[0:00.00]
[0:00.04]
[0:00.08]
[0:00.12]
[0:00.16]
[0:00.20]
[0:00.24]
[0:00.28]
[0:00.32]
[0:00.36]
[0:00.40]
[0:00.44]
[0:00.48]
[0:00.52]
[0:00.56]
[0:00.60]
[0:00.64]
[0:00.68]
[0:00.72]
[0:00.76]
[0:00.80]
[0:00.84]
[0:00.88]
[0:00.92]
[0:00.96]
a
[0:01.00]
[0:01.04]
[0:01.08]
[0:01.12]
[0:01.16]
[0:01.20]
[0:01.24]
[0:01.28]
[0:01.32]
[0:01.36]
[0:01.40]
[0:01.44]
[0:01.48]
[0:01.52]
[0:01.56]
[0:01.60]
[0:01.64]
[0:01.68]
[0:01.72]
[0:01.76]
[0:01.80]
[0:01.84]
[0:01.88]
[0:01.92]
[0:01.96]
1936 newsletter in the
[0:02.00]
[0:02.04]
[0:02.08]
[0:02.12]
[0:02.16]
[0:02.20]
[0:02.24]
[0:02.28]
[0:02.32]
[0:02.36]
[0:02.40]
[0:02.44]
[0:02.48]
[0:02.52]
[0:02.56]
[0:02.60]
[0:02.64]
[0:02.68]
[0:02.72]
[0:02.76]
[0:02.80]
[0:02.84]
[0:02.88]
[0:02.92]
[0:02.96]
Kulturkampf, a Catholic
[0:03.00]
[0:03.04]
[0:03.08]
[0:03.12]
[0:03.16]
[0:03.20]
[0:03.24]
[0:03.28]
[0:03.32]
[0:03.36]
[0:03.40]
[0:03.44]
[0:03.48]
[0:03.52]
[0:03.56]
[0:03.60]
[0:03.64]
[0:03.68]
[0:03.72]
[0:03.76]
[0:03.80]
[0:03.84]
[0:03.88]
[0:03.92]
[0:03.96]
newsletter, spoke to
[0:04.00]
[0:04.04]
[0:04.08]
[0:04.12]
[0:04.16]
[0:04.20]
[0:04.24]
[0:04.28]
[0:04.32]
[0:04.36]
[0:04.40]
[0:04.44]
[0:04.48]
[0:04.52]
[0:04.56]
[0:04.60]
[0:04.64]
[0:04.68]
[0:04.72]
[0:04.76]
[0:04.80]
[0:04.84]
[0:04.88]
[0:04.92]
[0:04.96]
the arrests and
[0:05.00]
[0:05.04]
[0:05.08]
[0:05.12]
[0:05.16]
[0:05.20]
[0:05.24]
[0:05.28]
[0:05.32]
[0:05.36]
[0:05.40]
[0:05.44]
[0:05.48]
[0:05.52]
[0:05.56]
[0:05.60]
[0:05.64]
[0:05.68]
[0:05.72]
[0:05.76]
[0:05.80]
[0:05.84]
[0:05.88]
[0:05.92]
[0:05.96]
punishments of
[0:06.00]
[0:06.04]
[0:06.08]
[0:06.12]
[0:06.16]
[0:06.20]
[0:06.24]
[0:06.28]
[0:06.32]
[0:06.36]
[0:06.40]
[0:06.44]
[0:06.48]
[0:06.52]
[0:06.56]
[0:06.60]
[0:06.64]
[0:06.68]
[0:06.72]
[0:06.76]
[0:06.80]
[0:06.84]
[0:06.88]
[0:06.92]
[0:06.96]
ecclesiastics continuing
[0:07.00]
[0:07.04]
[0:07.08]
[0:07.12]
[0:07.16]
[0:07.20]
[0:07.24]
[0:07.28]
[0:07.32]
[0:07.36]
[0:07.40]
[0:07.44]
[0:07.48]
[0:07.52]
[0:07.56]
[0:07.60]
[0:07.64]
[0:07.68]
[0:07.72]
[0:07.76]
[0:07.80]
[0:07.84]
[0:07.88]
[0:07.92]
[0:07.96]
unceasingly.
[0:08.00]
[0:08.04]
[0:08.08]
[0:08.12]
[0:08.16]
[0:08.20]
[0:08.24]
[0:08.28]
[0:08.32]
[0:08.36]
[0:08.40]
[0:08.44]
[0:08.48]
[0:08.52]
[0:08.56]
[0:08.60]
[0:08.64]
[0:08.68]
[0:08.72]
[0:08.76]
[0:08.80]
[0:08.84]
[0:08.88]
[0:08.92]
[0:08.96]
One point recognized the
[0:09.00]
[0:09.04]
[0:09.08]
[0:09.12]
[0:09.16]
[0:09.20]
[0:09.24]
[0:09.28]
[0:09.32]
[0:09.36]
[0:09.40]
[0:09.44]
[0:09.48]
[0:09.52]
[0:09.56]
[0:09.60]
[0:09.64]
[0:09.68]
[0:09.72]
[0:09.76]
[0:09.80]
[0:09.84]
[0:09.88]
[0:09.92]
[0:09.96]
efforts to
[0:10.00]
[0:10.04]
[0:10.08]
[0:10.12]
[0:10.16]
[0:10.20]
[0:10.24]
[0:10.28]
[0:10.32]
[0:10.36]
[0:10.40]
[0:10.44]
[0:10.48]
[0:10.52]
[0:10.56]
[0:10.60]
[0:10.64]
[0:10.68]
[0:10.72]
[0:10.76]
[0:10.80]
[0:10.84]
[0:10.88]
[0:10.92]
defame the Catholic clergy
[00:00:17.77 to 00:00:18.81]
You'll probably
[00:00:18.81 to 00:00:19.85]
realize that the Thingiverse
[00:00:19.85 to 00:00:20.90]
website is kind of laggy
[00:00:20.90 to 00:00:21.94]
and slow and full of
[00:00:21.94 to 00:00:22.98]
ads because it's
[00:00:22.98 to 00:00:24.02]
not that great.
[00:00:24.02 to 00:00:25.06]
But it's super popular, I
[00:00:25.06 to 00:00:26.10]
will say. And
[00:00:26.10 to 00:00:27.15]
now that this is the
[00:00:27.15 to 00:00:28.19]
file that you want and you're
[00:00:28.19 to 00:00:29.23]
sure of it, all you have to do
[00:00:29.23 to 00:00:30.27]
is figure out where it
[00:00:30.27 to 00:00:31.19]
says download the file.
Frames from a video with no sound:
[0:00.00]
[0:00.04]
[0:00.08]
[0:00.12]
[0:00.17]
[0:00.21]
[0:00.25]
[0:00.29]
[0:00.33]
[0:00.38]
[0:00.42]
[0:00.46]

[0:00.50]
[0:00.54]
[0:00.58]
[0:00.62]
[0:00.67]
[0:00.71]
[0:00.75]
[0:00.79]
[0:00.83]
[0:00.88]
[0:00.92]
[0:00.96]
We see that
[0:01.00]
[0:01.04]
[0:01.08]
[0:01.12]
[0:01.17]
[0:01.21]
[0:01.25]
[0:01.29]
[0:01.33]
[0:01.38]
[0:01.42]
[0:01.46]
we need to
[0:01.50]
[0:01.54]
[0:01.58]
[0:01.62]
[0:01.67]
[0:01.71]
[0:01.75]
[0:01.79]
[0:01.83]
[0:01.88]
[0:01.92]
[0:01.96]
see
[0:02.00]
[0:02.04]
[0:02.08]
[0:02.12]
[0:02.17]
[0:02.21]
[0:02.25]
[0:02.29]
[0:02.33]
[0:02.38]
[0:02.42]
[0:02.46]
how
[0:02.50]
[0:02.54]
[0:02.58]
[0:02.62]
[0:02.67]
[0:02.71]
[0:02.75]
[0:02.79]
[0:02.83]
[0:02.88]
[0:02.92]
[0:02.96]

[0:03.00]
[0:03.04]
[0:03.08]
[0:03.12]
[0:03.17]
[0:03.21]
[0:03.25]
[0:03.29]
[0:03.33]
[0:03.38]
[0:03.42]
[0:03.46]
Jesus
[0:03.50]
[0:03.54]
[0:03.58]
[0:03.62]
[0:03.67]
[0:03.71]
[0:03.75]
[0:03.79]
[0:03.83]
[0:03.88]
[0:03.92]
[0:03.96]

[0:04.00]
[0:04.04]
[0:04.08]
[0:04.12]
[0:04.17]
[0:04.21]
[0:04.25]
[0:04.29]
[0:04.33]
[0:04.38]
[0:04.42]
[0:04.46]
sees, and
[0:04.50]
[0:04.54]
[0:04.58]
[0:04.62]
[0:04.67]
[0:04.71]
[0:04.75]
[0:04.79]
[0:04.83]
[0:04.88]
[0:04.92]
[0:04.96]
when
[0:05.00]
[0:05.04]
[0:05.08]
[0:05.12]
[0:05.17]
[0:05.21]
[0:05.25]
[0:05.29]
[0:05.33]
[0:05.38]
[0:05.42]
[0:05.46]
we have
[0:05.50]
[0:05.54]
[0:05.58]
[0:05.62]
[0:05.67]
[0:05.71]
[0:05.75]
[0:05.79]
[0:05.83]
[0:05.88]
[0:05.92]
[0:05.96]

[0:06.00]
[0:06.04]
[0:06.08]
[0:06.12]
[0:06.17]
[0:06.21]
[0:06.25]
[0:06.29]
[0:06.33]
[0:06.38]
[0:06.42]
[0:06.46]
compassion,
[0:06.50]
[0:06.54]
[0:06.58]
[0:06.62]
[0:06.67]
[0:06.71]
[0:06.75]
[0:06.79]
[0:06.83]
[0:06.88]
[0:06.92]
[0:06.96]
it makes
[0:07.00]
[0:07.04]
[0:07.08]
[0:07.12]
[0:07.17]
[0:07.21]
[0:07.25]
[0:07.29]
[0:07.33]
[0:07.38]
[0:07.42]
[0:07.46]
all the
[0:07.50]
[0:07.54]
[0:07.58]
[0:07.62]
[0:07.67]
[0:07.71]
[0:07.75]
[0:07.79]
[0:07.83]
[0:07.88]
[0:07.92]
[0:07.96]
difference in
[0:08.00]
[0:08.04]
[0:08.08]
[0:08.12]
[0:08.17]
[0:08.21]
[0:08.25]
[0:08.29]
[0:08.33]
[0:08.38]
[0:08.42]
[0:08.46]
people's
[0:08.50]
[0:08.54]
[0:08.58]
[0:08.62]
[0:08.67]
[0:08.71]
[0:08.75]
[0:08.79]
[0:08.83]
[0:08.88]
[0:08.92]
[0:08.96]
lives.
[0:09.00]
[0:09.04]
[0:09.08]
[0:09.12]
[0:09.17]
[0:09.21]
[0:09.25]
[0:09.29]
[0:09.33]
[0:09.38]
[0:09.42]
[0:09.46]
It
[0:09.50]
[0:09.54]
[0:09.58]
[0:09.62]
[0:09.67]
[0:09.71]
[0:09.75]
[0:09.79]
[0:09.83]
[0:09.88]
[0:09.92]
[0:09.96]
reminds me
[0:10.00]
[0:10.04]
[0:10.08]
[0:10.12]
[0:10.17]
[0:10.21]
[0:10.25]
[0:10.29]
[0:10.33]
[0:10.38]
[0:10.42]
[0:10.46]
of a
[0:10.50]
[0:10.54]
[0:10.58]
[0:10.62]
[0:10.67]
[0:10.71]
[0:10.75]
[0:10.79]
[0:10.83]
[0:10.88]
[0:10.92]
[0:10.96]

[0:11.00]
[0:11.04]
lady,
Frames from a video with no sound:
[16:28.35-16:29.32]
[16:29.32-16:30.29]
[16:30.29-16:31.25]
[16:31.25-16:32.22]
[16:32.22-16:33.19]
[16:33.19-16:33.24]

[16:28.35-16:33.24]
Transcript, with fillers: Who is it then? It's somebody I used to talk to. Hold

───

=== About this exercise ===
Retype the lines from the one containing "[16:30.29-16:31.25]" through the last line of the records. Leave out everything else.

=== Answer area ===
[16:30.29-16:31.25]
[16:31.25-16:32.22]
[16:32.22-16:33.19]
[16:33.19-16:33.24]

[16:28.35-16:33.24]
Transcript, with fillers: Who is it then? It's somebody I used to talk to. Hold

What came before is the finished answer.